## TASK INSTRUCTIONS
Repeat the entries below exactly, pictures excluded.

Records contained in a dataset
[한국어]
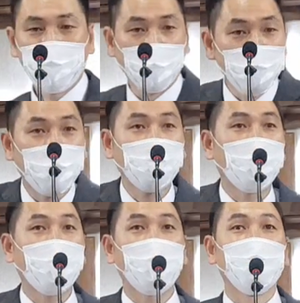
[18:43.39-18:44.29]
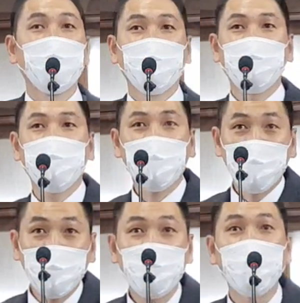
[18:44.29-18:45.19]
정리하다가
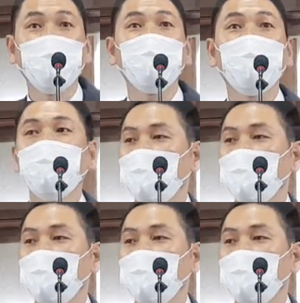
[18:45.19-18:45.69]
책을 했네요 근데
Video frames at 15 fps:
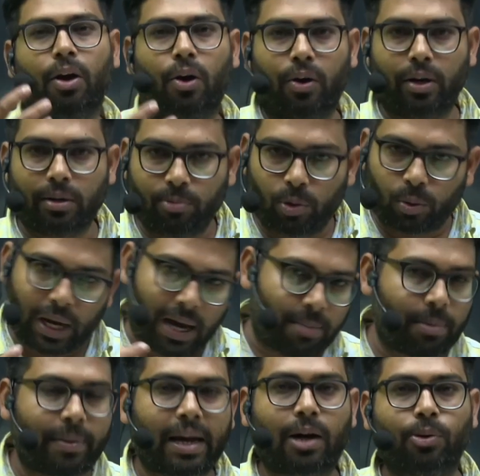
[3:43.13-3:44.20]
और वो काम
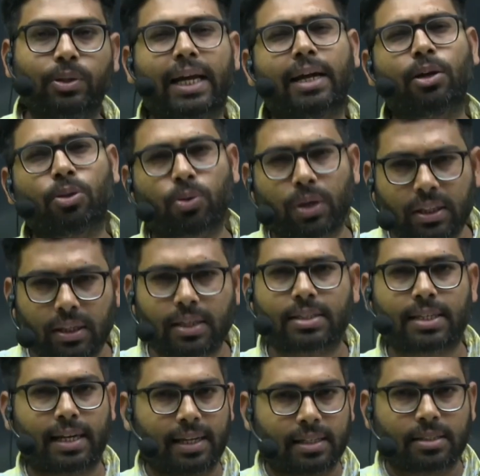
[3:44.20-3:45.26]
हमारा हो जाएगा तो खेती
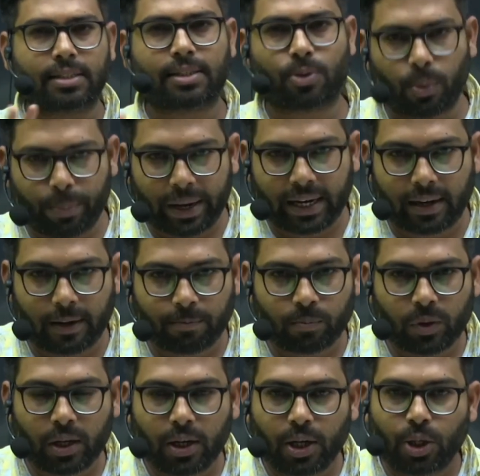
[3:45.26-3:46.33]
किसानी अच्छे से हो पाएगी
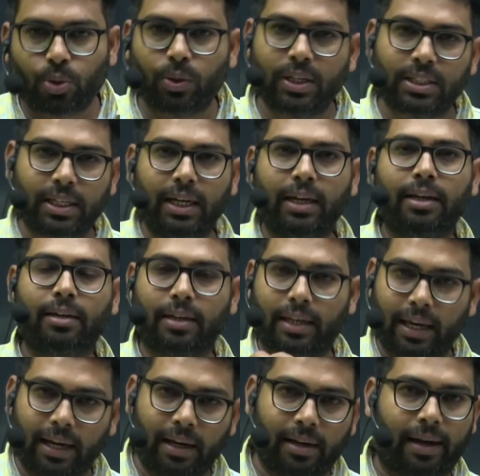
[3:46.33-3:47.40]
तो इसी के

## SOLVED PROBLEM
[한국어]
[18:43.39-18:44.29]
[18:44.29-18:45.19]
정리하다가
[18:45.19-18:45.69]
책을 했네요 근데
Video frames at 15 fps:
[3:43.13-3:44.20]
और वो काम
[3:44.20-3:45.26]
हमारा हो जाएगा तो खेती
[3:45.26-3:46.33]
किसानी अच्छे से हो पाएगी
[3:46.33-3:47.40]
तो इसी के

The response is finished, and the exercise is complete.